WASHINGTON (BP)–Thirteen years after the Defense of Marriage Act breezed through Congress with bipartisan support, a series of new federal lawsuits threatens to overturn the 1996 law and force the federal government – and perhaps every state – to recognize “gay marriage.”
The law may be obscure to many Americans but it’s at the heart of an ongoing cultural and legal battle over the future of “gay marriage” in America. And, while homosexual groups for years shied away from going to court over the matter out of fear of a negative Supreme Court ruling, they now believe they have momentum, and three lawsuits have been filed against the law in the past seven months – two of which have the full backing of the leading “gay marriage” groups.

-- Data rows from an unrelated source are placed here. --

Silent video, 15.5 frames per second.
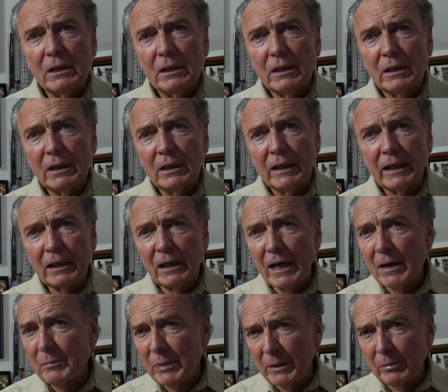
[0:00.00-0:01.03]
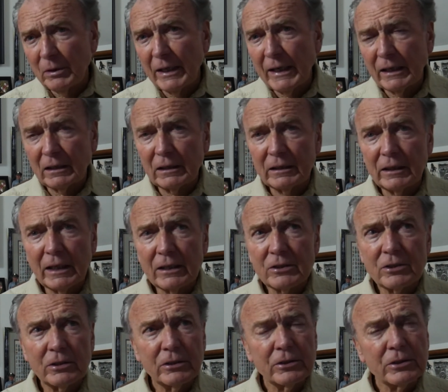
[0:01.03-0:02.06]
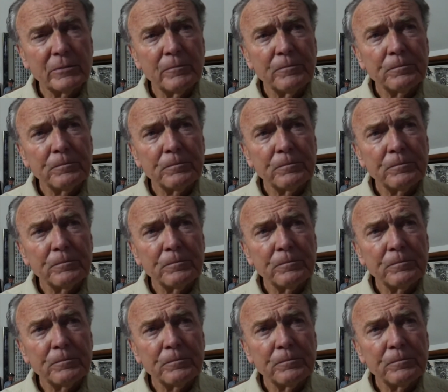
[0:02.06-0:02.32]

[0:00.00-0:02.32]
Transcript: and lab people handling that search.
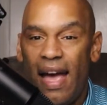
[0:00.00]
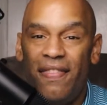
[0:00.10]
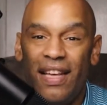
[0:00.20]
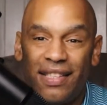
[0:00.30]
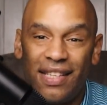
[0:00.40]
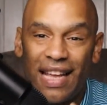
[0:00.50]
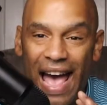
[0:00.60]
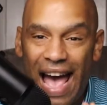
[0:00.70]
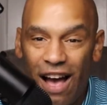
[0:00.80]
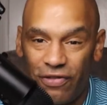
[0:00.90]
And this is
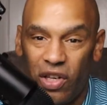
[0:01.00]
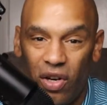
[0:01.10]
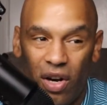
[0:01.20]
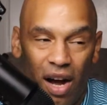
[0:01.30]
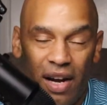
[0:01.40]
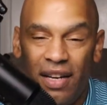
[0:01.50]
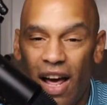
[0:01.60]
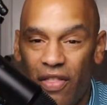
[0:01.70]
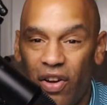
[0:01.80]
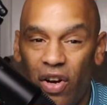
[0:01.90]
after
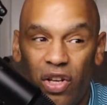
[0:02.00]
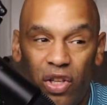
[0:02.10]
another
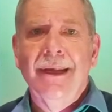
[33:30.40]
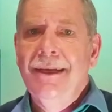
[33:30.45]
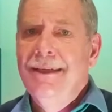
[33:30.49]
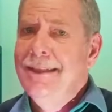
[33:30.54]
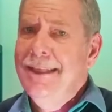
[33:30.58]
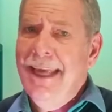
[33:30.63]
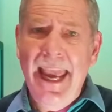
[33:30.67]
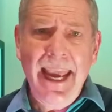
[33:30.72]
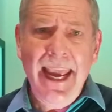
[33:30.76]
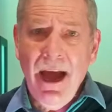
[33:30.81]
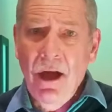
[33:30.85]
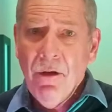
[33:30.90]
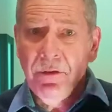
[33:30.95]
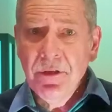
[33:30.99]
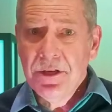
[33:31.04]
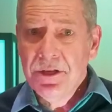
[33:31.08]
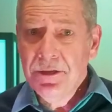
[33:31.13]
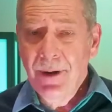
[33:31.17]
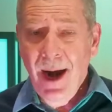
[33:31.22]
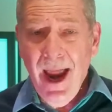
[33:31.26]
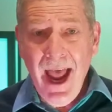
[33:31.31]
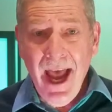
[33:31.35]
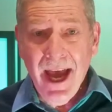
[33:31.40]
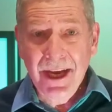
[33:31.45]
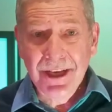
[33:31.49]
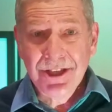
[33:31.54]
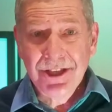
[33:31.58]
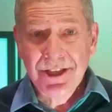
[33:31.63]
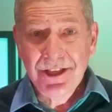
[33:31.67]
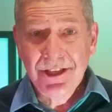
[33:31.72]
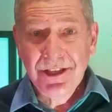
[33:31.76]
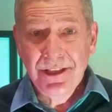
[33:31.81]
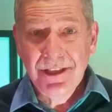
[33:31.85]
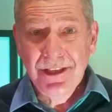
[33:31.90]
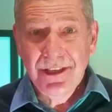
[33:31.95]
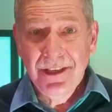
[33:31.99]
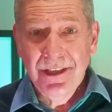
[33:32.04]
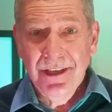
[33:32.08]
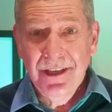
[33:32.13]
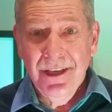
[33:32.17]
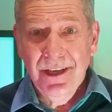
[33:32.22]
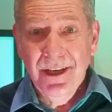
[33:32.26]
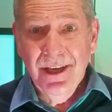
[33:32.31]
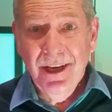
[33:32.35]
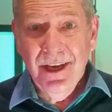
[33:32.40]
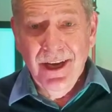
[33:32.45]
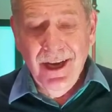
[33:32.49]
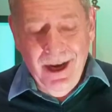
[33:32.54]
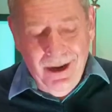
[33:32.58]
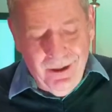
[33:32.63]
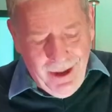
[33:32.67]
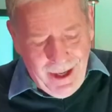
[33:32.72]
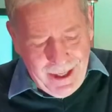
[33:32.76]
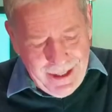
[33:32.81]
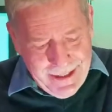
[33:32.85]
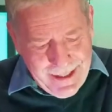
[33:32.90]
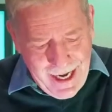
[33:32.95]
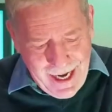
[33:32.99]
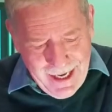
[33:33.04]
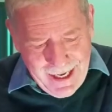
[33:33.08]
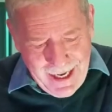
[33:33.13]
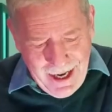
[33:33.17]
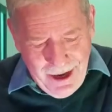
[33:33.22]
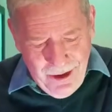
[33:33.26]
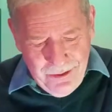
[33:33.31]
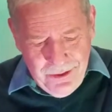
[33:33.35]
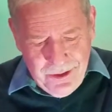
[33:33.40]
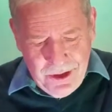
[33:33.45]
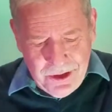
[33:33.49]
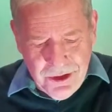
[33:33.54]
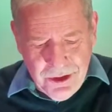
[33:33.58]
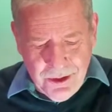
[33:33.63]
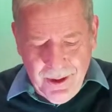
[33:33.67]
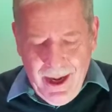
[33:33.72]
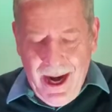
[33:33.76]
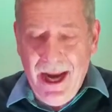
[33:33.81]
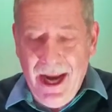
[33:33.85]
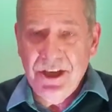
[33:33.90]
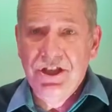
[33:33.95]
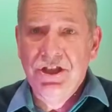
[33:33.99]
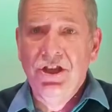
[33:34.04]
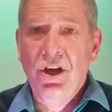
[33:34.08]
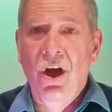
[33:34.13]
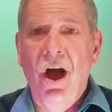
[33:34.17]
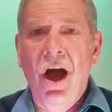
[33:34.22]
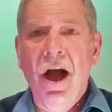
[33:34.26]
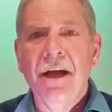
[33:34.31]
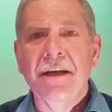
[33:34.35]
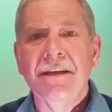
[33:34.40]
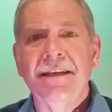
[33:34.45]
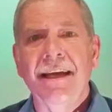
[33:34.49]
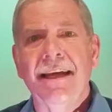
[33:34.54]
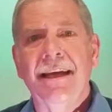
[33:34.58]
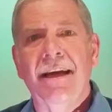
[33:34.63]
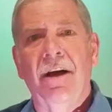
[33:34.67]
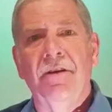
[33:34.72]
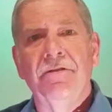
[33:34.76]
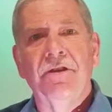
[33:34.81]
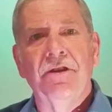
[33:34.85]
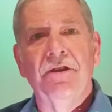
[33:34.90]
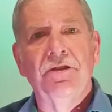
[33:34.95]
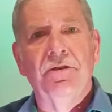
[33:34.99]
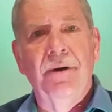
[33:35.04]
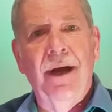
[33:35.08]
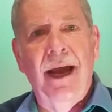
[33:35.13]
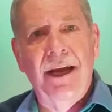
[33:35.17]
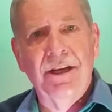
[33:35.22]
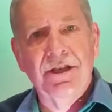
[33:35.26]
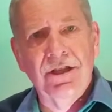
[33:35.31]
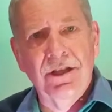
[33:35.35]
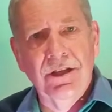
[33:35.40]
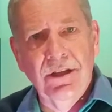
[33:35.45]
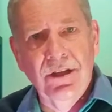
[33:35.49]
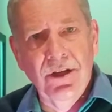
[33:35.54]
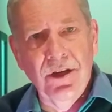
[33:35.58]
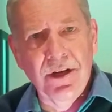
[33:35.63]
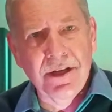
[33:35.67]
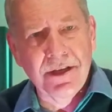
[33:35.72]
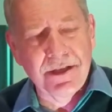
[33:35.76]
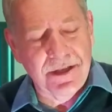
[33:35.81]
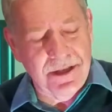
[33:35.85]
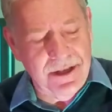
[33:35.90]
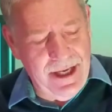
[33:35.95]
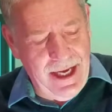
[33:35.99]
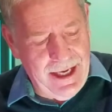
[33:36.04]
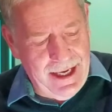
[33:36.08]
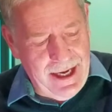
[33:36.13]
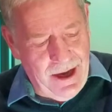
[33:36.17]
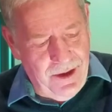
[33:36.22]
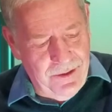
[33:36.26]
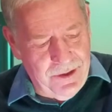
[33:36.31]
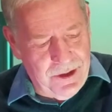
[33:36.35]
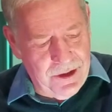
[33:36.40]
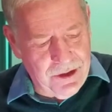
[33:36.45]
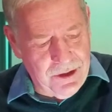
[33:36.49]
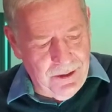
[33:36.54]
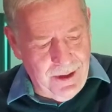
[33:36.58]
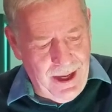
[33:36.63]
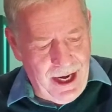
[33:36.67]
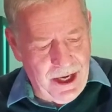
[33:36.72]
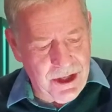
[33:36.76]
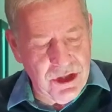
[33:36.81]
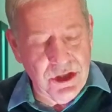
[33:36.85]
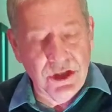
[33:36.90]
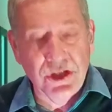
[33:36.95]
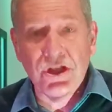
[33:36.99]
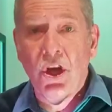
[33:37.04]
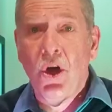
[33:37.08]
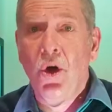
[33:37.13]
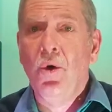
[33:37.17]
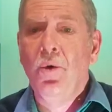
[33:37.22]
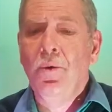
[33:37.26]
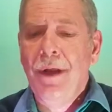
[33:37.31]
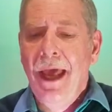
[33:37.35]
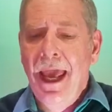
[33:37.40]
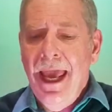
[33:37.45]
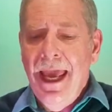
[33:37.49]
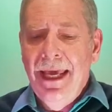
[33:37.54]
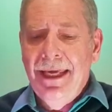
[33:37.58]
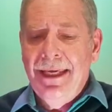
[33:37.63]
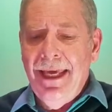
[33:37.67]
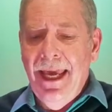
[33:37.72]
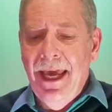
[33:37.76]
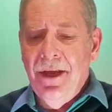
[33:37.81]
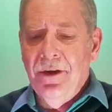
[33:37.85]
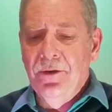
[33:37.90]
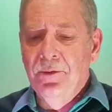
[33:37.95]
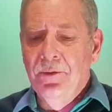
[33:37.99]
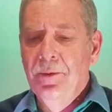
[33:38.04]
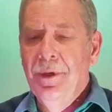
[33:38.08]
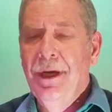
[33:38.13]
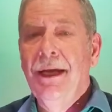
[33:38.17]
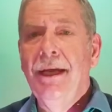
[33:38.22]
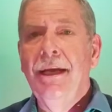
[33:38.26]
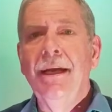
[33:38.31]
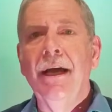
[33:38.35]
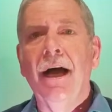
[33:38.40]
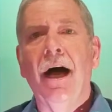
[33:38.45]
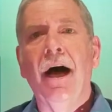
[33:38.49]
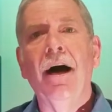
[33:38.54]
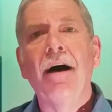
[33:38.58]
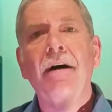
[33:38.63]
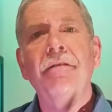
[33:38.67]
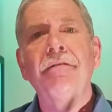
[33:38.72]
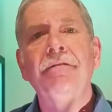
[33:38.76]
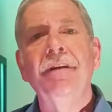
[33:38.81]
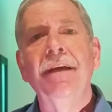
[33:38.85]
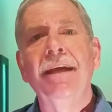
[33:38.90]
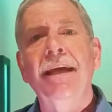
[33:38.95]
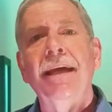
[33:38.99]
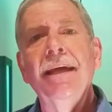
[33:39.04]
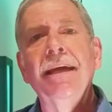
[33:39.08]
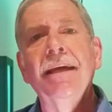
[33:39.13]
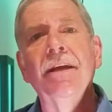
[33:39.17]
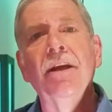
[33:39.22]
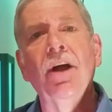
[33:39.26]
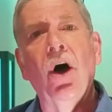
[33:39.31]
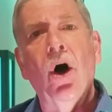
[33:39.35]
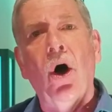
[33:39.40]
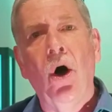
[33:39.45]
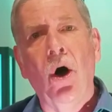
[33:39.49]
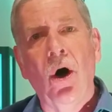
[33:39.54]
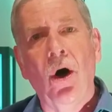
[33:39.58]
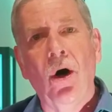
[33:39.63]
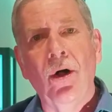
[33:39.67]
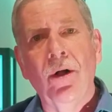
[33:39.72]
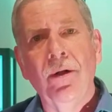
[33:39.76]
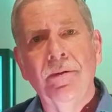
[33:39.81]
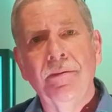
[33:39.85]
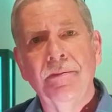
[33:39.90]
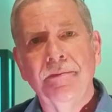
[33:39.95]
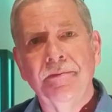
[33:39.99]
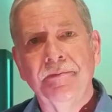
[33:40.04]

take out the trash. All right, take out the trash talk, take out the trash looks, take out the trash tone, get rid of it all.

Massachusetts filed one of them.
Complicating matters for the law’s supporters is the fact that the Obama administration – which opposes the Defense of Marriage Act – is in charge of defending it in federal court.
If any of the suits are successful, America would become the eighth country in the world not only to allow “gay marriages” in jurisdictions within its borders but also to recognize them.
Signed by President Clinton in 1996, the law has two parts: 1) it gives states the option not to recognize another state’s “gay marriages” and 2) it prevents the federal government from recognizing such relationships. It passed by margins of 84-15 in the Senate and 342-67 in the House at a time when no state recognized “gay marriage,” although Hawaii was threatening to do so. Since then, six states have legalized it.
“There’s obviously a desire on behalf of the homosexual activists to take down the federal definition of marriage because it stands in the way of their ultimate goal, which is to impose same-sex marriage on the entire country,” Brian Raum, an attorney with the Alliance Defense Fund, which opposes “gay marriage,” told Baptist Press.